---- Record extracts

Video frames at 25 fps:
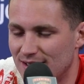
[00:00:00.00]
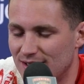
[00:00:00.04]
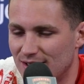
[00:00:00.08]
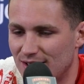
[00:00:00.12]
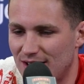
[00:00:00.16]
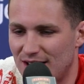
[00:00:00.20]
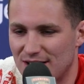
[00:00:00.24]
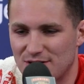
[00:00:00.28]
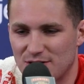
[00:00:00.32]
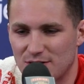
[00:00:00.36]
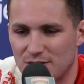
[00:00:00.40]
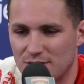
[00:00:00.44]

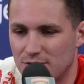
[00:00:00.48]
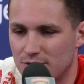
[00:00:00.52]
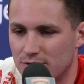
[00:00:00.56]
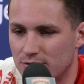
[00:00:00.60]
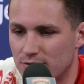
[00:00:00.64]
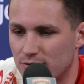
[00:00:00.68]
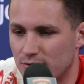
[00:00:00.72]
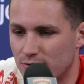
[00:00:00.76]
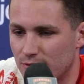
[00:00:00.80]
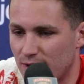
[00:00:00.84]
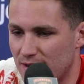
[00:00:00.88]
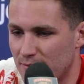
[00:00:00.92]
lots
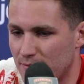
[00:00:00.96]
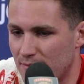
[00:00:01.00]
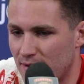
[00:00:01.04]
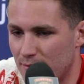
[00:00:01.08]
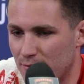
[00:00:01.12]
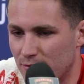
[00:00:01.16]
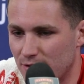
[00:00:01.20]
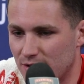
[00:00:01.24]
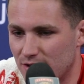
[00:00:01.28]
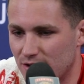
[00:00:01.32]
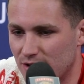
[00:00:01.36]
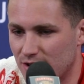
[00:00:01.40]
of great
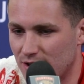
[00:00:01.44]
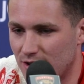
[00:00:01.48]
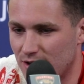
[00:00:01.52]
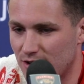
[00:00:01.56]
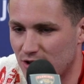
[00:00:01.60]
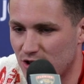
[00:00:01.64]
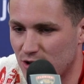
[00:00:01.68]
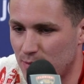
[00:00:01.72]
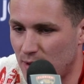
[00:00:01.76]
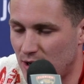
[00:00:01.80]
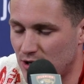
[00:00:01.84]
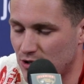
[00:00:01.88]
memories
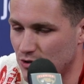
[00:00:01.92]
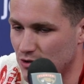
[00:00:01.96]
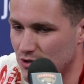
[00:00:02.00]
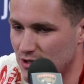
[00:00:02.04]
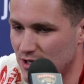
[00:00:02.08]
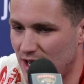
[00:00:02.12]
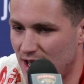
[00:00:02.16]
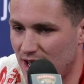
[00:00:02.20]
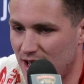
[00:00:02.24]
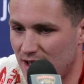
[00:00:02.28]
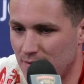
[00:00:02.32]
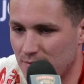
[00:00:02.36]
here, special
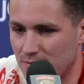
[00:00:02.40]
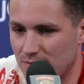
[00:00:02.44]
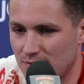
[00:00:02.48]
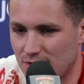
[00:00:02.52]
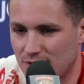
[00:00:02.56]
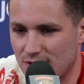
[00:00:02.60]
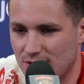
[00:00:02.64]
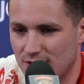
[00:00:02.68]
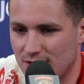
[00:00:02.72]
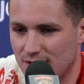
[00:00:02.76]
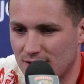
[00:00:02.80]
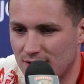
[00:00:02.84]

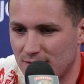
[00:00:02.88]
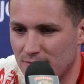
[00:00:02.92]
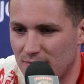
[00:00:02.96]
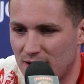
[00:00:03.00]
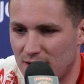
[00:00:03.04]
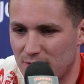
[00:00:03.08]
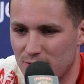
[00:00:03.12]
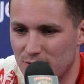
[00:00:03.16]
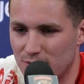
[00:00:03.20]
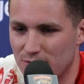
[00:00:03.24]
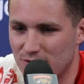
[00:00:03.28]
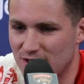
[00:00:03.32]
times.
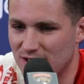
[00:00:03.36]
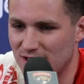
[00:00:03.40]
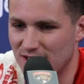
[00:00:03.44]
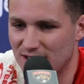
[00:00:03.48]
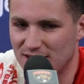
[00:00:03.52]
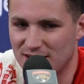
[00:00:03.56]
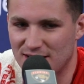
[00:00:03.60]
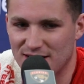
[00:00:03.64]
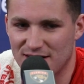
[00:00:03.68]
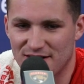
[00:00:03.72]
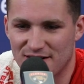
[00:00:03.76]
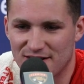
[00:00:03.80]
My
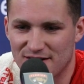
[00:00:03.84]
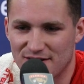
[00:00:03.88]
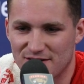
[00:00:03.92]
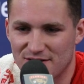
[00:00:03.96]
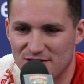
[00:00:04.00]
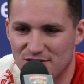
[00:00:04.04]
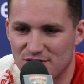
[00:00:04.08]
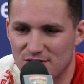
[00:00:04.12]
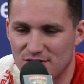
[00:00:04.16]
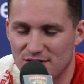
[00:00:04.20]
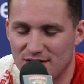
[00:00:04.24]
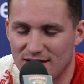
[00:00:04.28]
routine here
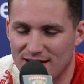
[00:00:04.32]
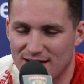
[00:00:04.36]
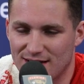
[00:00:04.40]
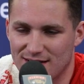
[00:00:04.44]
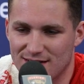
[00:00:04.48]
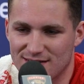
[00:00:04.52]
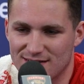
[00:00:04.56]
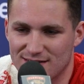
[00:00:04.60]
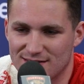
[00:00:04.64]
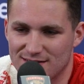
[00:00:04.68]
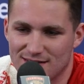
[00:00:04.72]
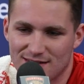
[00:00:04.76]
is like,
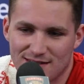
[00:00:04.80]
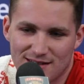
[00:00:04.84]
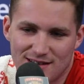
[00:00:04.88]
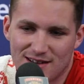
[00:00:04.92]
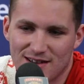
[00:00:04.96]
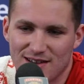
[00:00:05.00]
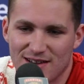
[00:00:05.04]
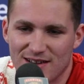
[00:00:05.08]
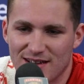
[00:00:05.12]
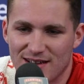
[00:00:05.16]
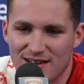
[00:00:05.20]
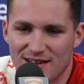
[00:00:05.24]

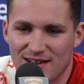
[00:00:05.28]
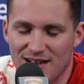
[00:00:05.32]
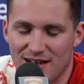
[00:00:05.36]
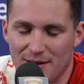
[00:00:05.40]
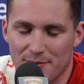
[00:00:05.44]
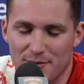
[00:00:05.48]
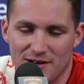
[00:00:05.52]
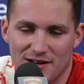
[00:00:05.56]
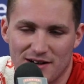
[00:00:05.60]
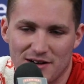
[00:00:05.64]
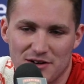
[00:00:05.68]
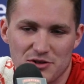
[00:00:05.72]

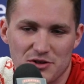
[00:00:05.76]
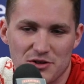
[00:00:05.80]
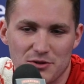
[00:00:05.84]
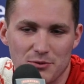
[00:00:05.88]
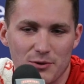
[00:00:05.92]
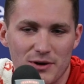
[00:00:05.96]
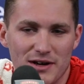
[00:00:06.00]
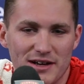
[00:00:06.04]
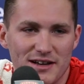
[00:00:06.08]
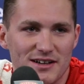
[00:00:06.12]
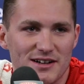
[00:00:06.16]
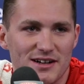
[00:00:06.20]
I mean, honestly,
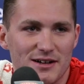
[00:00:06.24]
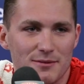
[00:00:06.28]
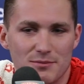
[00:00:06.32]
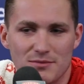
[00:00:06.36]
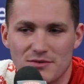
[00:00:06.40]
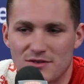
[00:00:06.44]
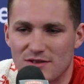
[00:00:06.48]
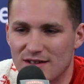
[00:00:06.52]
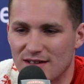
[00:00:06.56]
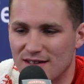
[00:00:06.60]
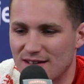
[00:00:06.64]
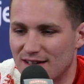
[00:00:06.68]
waking up
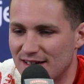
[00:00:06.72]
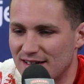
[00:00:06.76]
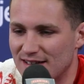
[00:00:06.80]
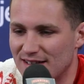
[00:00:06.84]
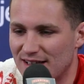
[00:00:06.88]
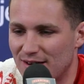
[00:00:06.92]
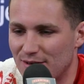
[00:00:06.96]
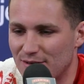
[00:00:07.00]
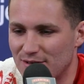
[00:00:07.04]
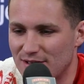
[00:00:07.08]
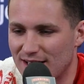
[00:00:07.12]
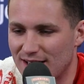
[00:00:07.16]
and seeing like
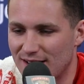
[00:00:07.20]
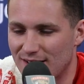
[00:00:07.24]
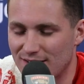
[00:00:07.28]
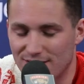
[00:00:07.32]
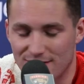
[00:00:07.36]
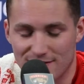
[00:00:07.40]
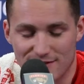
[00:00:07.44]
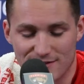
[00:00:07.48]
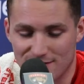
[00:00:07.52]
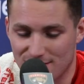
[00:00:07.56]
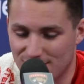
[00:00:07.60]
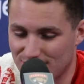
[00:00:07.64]

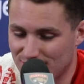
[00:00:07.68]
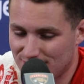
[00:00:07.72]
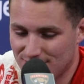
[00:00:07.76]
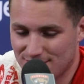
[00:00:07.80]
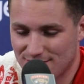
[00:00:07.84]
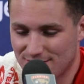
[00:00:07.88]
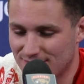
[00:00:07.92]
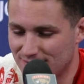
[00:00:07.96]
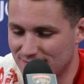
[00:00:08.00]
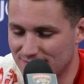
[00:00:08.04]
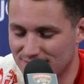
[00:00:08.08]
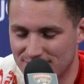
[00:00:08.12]
downtown, you just
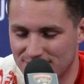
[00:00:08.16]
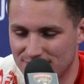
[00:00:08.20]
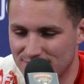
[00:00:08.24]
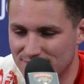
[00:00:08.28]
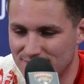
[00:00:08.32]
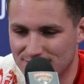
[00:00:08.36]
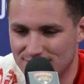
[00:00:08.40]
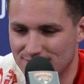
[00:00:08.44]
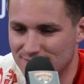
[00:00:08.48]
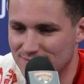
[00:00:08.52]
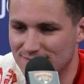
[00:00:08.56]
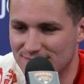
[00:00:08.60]

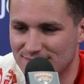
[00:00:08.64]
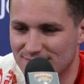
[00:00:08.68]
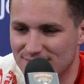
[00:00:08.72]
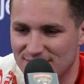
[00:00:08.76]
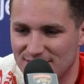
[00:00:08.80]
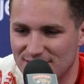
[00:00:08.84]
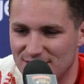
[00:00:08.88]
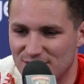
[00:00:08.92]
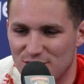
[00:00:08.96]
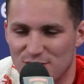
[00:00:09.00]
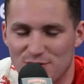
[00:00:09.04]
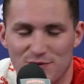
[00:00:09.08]

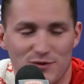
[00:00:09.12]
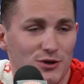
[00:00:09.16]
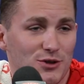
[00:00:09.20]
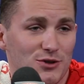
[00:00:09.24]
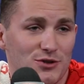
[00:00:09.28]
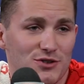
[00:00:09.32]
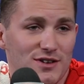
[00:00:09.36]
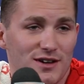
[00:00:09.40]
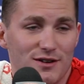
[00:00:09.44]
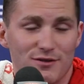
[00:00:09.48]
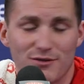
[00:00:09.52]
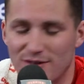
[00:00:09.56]

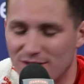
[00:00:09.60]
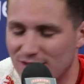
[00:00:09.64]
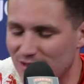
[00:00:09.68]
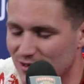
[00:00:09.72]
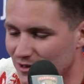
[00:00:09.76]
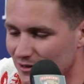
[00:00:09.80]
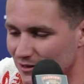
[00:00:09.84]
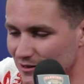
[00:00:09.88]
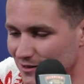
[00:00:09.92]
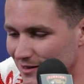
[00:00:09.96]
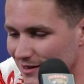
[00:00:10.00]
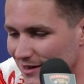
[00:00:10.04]
feels different.
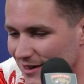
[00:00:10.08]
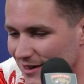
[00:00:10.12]
So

--------

Write the lines above out again exactly, without any of their pictures.

Response area.
Video frames at 25 fps:
[00:00:00.00]
[00:00:00.04]
[00:00:00.08]
[00:00:00.12]
[00:00:00.16]
[00:00:00.20]
[00:00:00.24]
[00:00:00.28]
[00:00:00.32]
[00:00:00.36]
[00:00:00.40]
[00:00:00.44]

[00:00:00.48]
[00:00:00.52]
[00:00:00.56]
[00:00:00.60]
[00:00:00.64]
[00:00:00.68]
[00:00:00.72]
[00:00:00.76]
[00:00:00.80]
[00:00:00.84]
[00:00:00.88]
[00:00:00.92]
lots
[00:00:00.96]
[00:00:01.00]
[00:00:01.04]
[00:00:01.08]
[00:00:01.12]
[00:00:01.16]
[00:00:01.20]
[00:00:01.24]
[00:00:01.28]
[00:00:01.32]
[00:00:01.36]
[00:00:01.40]
of great
[00:00:01.44]
[00:00:01.48]
[00:00:01.52]
[00:00:01.56]
[00:00:01.60]
[00:00:01.64]
[00:00:01.68]
[00:00:01.72]
[00:00:01.76]
[00:00:01.80]
[00:00:01.84]
[00:00:01.88]
memories
[00:00:01.92]
[00:00:01.96]
[00:00:02.00]
[00:00:02.04]
[00:00:02.08]
[00:00:02.12]
[00:00:02.16]
[00:00:02.20]
[00:00:02.24]
[00:00:02.28]
[00:00:02.32]
[00:00:02.36]
here, special
[00:00:02.40]
[00:00:02.44]
[00:00:02.48]
[00:00:02.52]
[00:00:02.56]
[00:00:02.60]
[00:00:02.64]
[00:00:02.68]
[00:00:02.72]
[00:00:02.76]
[00:00:02.80]
[00:00:02.84]

[00:00:02.88]
[00:00:02.92]
[00:00:02.96]
[00:00:03.00]
[00:00:03.04]
[00:00:03.08]
[00:00:03.12]
[00:00:03.16]
[00:00:03.20]
[00:00:03.24]
[00:00:03.28]
[00:00:03.32]
times.
[00:00:03.36]
[00:00:03.40]
[00:00:03.44]
[00:00:03.48]
[00:00:03.52]
[00:00:03.56]
[00:00:03.60]
[00:00:03.64]
[00:00:03.68]
[00:00:03.72]
[00:00:03.76]
[00:00:03.80]
My
[00:00:03.84]
[00:00:03.88]
[00:00:03.92]
[00:00:03.96]
[00:00:04.00]
[00:00:04.04]
[00:00:04.08]
[00:00:04.12]
[00:00:04.16]
[00:00:04.20]
[00:00:04.24]
[00:00:04.28]
routine here
[00:00:04.32]
[00:00:04.36]
[00:00:04.40]
[00:00:04.44]
[00:00:04.48]
[00:00:04.52]
[00:00:04.56]
[00:00:04.60]
[00:00:04.64]
[00:00:04.68]
[00:00:04.72]
[00:00:04.76]
is like,
[00:00:04.80]
[00:00:04.84]
[00:00:04.88]
[00:00:04.92]
[00:00:04.96]
[00:00:05.00]
[00:00:05.04]
[00:00:05.08]
[00:00:05.12]
[00:00:05.16]
[00:00:05.20]
[00:00:05.24]

[00:00:05.28]
[00:00:05.32]
[00:00:05.36]
[00:00:05.40]
[00:00:05.44]
[00:00:05.48]
[00:00:05.52]
[00:00:05.56]
[00:00:05.60]
[00:00:05.64]
[00:00:05.68]
[00:00:05.72]

[00:00:05.76]
[00:00:05.80]
[00:00:05.84]
[00:00:05.88]
[00:00:05.92]
[00:00:05.96]
[00:00:06.00]
[00:00:06.04]
[00:00:06.08]
[00:00:06.12]
[00:00:06.16]
[00:00:06.20]
I mean, honestly,
[00:00:06.24]
[00:00:06.28]
[00:00:06.32]
[00:00:06.36]
[00:00:06.40]
[00:00:06.44]
[00:00:06.48]
[00:00:06.52]
[00:00:06.56]
[00:00:06.60]
[00:00:06.64]
[00:00:06.68]
waking up
[00:00:06.72]
[00:00:06.76]
[00:00:06.80]
[00:00:06.84]
[00:00:06.88]
[00:00:06.92]
[00:00:06.96]
[00:00:07.00]
[00:00:07.04]
[00:00:07.08]
[00:00:07.12]
[00:00:07.16]
and seeing like
[00:00:07.20]
[00:00:07.24]
[00:00:07.28]
[00:00:07.32]
[00:00:07.36]
[00:00:07.40]
[00:00:07.44]
[00:00:07.48]
[00:00:07.52]
[00:00:07.56]
[00:00:07.60]
[00:00:07.64]

[00:00:07.68]
[00:00:07.72]
[00:00:07.76]
[00:00:07.80]
[00:00:07.84]
[00:00:07.88]
[00:00:07.92]
[00:00:07.96]
[00:00:08.00]
[00:00:08.04]
[00:00:08.08]
[00:00:08.12]
downtown, you just
[00:00:08.16]
[00:00:08.20]
[00:00:08.24]
[00:00:08.28]
[00:00:08.32]
[00:00:08.36]
[00:00:08.40]
[00:00:08.44]
[00:00:08.48]
[00:00:08.52]
[00:00:08.56]
[00:00:08.60]

[00:00:08.64]
[00:00:08.68]
[00:00:08.72]
[00:00:08.76]
[00:00:08.80]
[00:00:08.84]
[00:00:08.88]
[00:00:08.92]
[00:00:08.96]
[00:00:09.00]
[00:00:09.04]
[00:00:09.08]

[00:00:09.12]
[00:00:09.16]
[00:00:09.20]
[00:00:09.24]
[00:00:09.28]
[00:00:09.32]
[00:00:09.36]
[00:00:09.40]
[00:00:09.44]
[00:00:09.48]
[00:00:09.52]
[00:00:09.56]

[00:00:09.60]
[00:00:09.64]
[00:00:09.68]
[00:00:09.72]
[00:00:09.76]
[00:00:09.80]
[00:00:09.84]
[00:00:09.88]
[00:00:09.92]
[00:00:09.96]
[00:00:10.00]
[00:00:10.04]
feels different.
[00:00:10.08]
[00:00:10.12]
So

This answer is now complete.